You hear it said so often, that our time is limited, there is never a promised tomorrow. We nod in agreement and go on about our day. At my day job, I recently encountered a family whose parents are battling cancer. Both parents. Same cancer. Both hospitalized, same unit. I was surrounded by what surely was the entire family. One of the daughter’s filled me in on the situation as she asked question after question about my test I was performing. On the outside, I remained professional, compassionate and empathetic. Inside, I was crying like it was August 2009.
I know what its like to have a promised tomorrow ripped away. I know the feeling of the world you know coming to an abrupt halt without warning. My momma was my best friend, the foundation of my life, the one person who “got” me. For the longest time after losing her, I couldn’t understand how the world just kept on turning while I was lost in a seemingly black hole of outer space. Relationships around me changed. Family structure fractured. I felt like a stranger in my own life.

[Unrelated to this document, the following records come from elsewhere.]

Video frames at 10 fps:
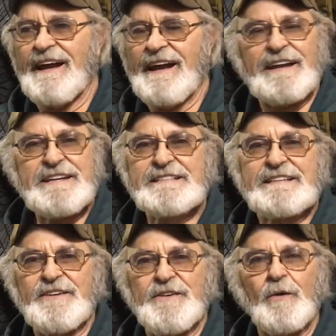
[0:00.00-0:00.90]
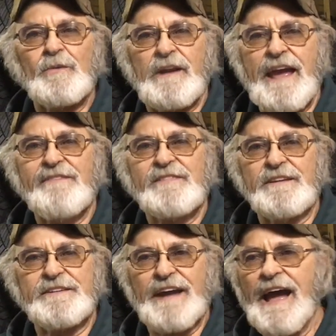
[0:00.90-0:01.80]
I just don't have the
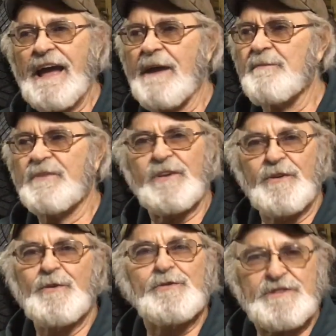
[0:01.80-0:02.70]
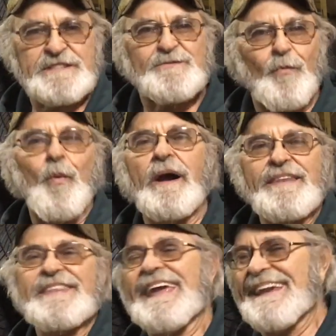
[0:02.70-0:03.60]
time to do just one
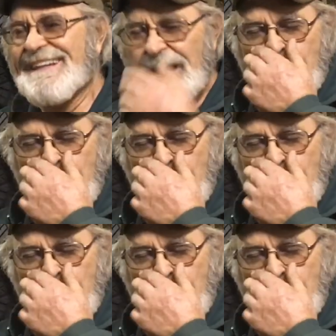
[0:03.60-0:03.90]
thing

As time passes after tragedy, you come to understand “limited time” a little better. Really grasping the concept, that tomorrow is not promised for anyone. In turn, I have really started to live for the moments. The moment when my 8 year old son reels in a 13″ bass that in his eyes is a TOAD! The moment my 4 year old son catches that lightnin’ bug and for a second is mesmerized by its beauty. The moment my 11 year old daughter sings with me at the top of our lungs, while dancing like crazy to 2000’s Hip Hop. Those are the moments to soak in, to tie up in the strings of your heart. Whether your moments are in the woods, on the water or surrounded by family, make them count. Push your boundaries. Challenge yourself in ways you never imagined you could. Create your own legacy.